The space of the blind always conjugates these three tenses and times of memory. For example, in the drawings done in preparation for Christ’s Healing of the Blind of Jericho, Coypel’s men do not seek anything in particular; they implore the other, the other hand, the helping or charitable hand, the hand of the other who promises them sight.

As with touching, the laying on of hands orients the drawing. One must always recall the other hand or the hand of the other. La Fage arranges the hands in such a way that at the moment when Christ’s right index finger shows, by touching it, the blind man’s left eye, the blind man touches Christ’s arm with his right hand, as if to accompany its movement, and, first of all, to reassure himself of it in a gesture of prayer, imploration, or gratitude.

Both of the left hands remain drawn back [en retrait].

Compare them to the left hands in Ribot’s drawing: Christ’s is open and turned back towards him, while the blind man’s is opened upwards begging, praying, supplicating, imploring, praising.
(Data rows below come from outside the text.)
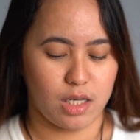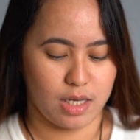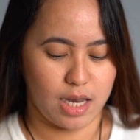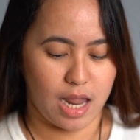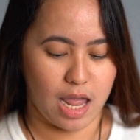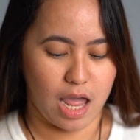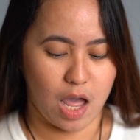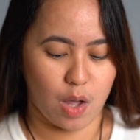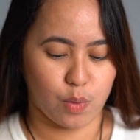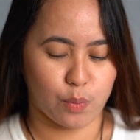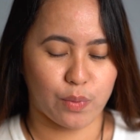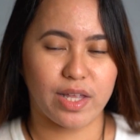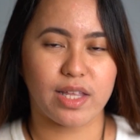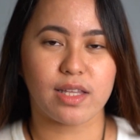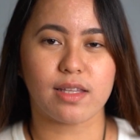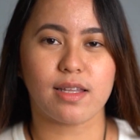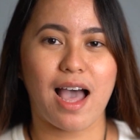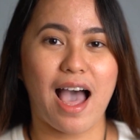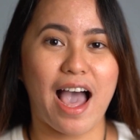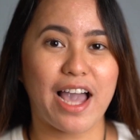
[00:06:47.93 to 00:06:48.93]
na
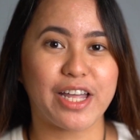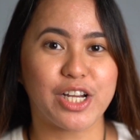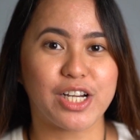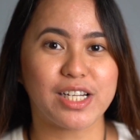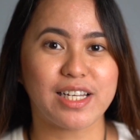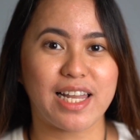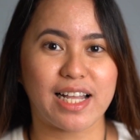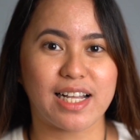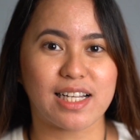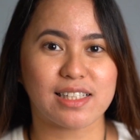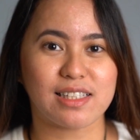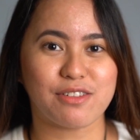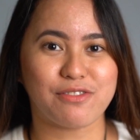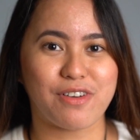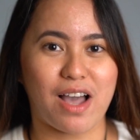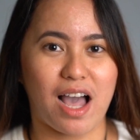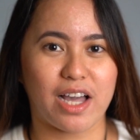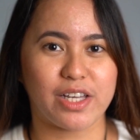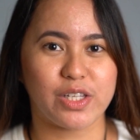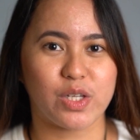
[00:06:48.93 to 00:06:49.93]
with higher
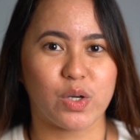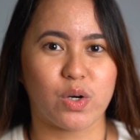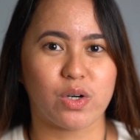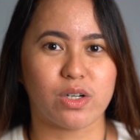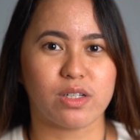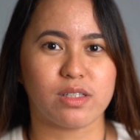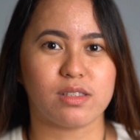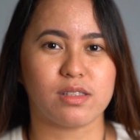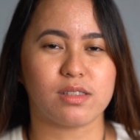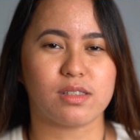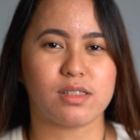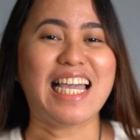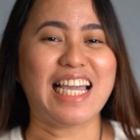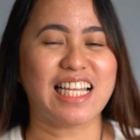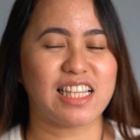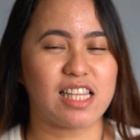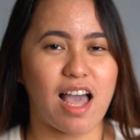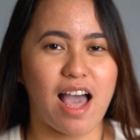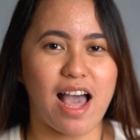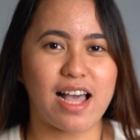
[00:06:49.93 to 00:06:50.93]
negative ions,
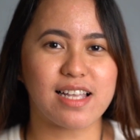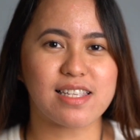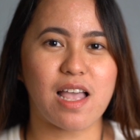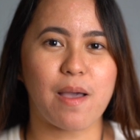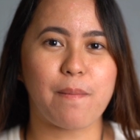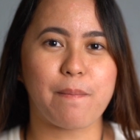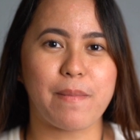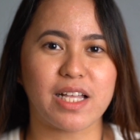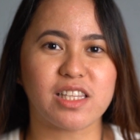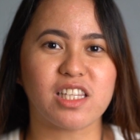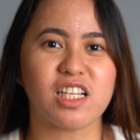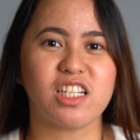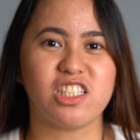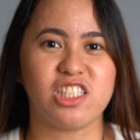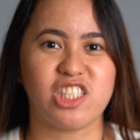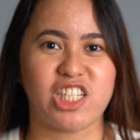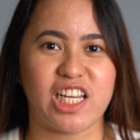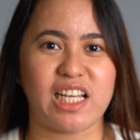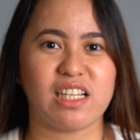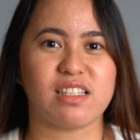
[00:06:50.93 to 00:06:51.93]
it has a metal
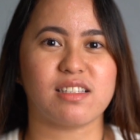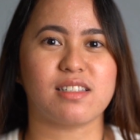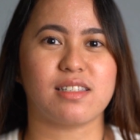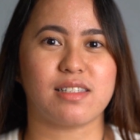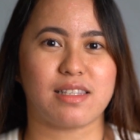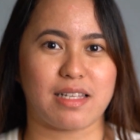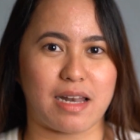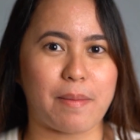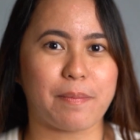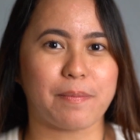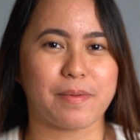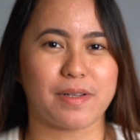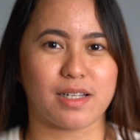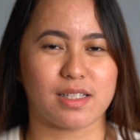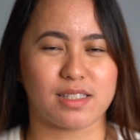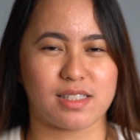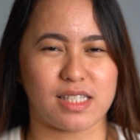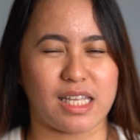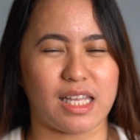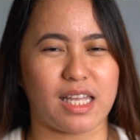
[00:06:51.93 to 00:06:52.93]
chain strap
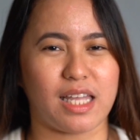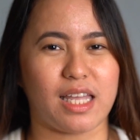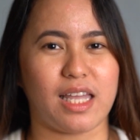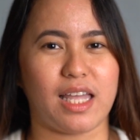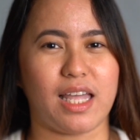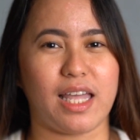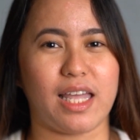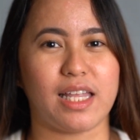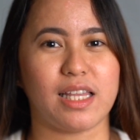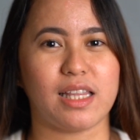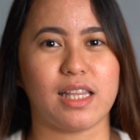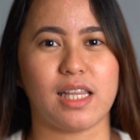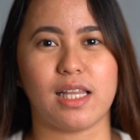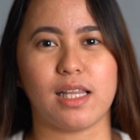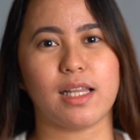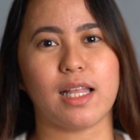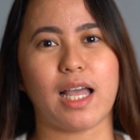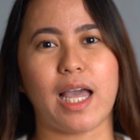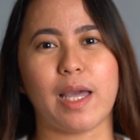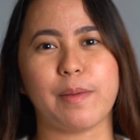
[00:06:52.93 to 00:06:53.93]
kasi, and
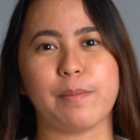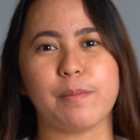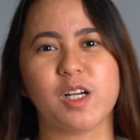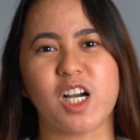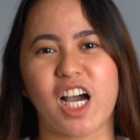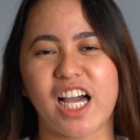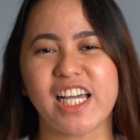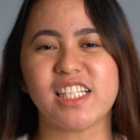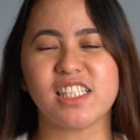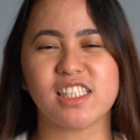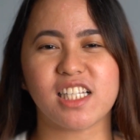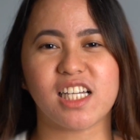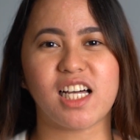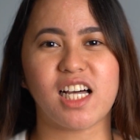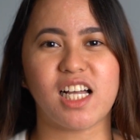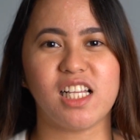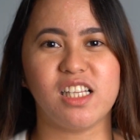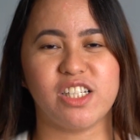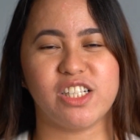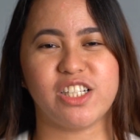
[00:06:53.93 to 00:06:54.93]
I'm
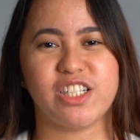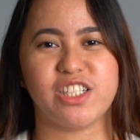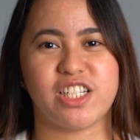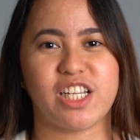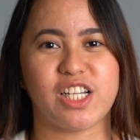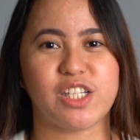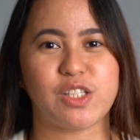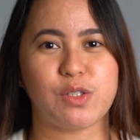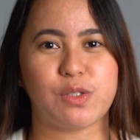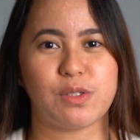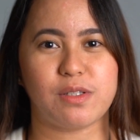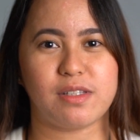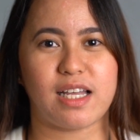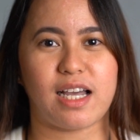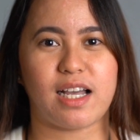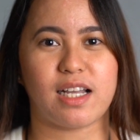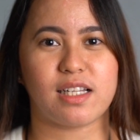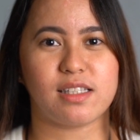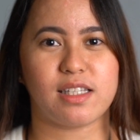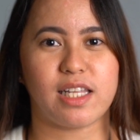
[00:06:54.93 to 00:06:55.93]
kinda allergic to
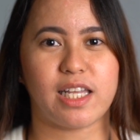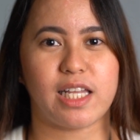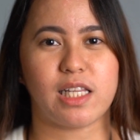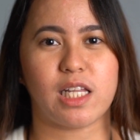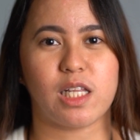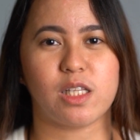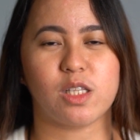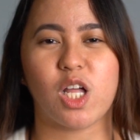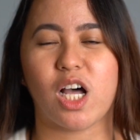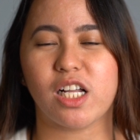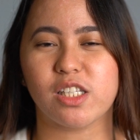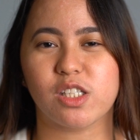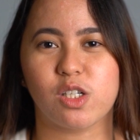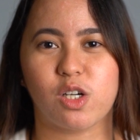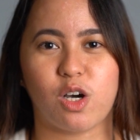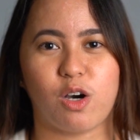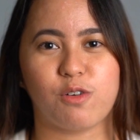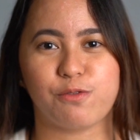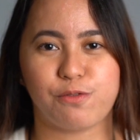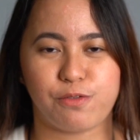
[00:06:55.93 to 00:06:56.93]
that and I'm not
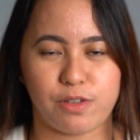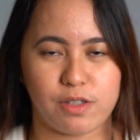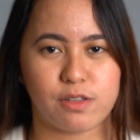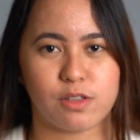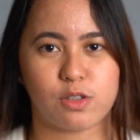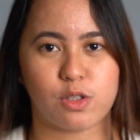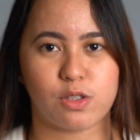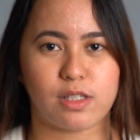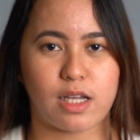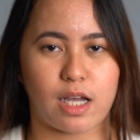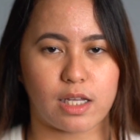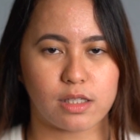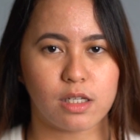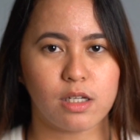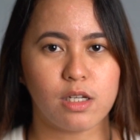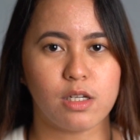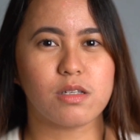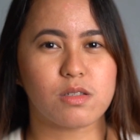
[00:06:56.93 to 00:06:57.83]
comfy to that.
In his right hand, between his legs, he still holds firmly onto his cane, the cane that and he is not yet ready to forget it was his saving eye, his emergency eye, one might even say his optical prosthesis, more precious than his own pupils, than the apples of his eyes [la prunelle de ses yeux].
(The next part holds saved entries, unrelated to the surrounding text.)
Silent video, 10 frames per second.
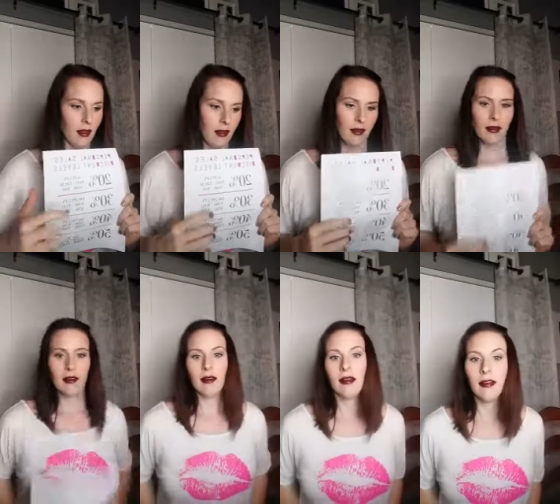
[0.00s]

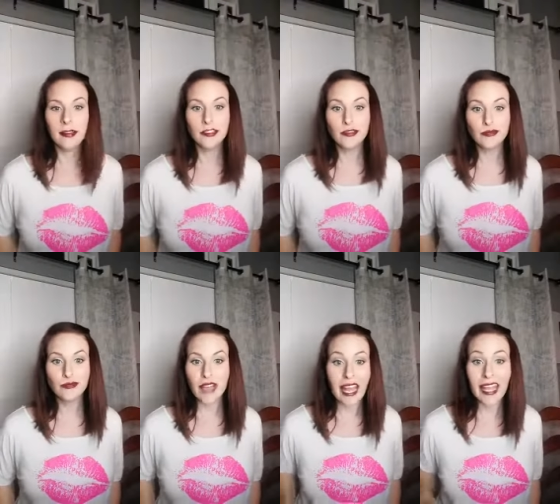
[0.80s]

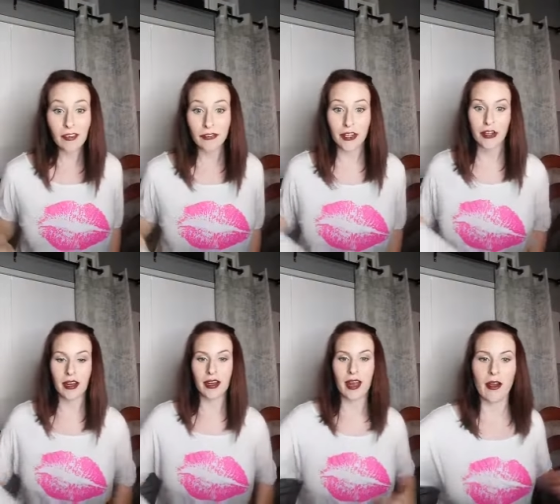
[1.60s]
I can't figure
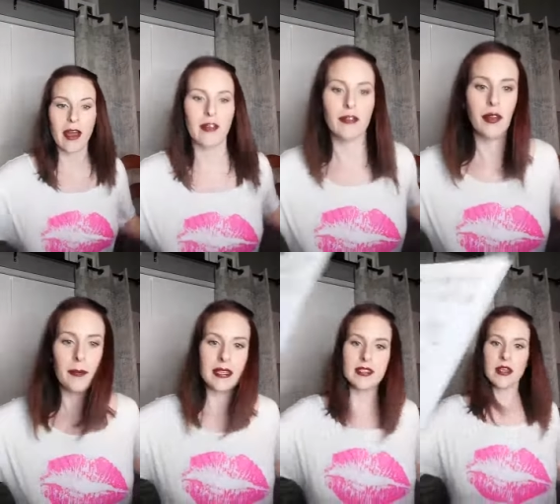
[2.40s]
it out how to flip
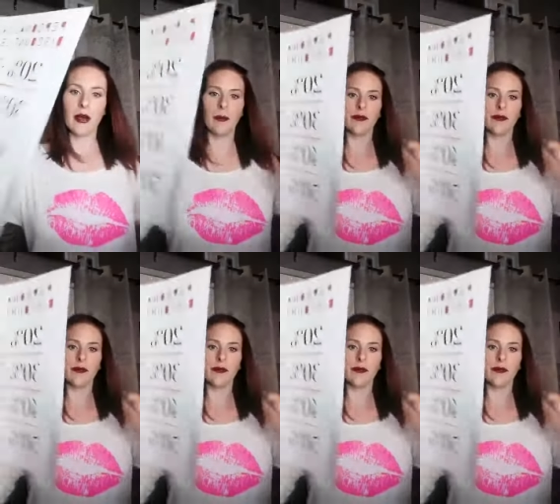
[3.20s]
it. So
As for Federico Zuccaro, he peoples the space of healing with a whole crowd, between an enormous column around which a man with fleshy buttocks wraps himself and the long staff of the kneeling blind man.

The Blind Lark – Louisa May Alcott ()

The man’s hands are joined this time, his instrument extending far above his head. Lucas Van Leyde’s blind man is less passive. He himself, with his own hand, will have pointed out his eyes; he will have shown his own blindness to Christ. Doing the presenting himself, as if a blind qie were doing his own k the self-portrait of a blind man telling his own story in the first person he will have touepira, localized, and circumscribed his blindness with his right hand turned back towards his face, his index finger pointing towards his right eye.

Turned towards the eye, the finger’s gesture shows but does not touch the body proper. It draws or forms, at a suitable or respectful distance, a sort of quria self-showing, nocturnal yet assured. A strange flexion of the arm or reflection of the fold. A silent auto-affection, a return to oneself, a sort of soul-searching or self-relation without sight or contact.

It is as if the blind man were referring to himself with his arm folded back, there where a blind Narcissus, inventing a mirror without image, lets it be seen that he does not see.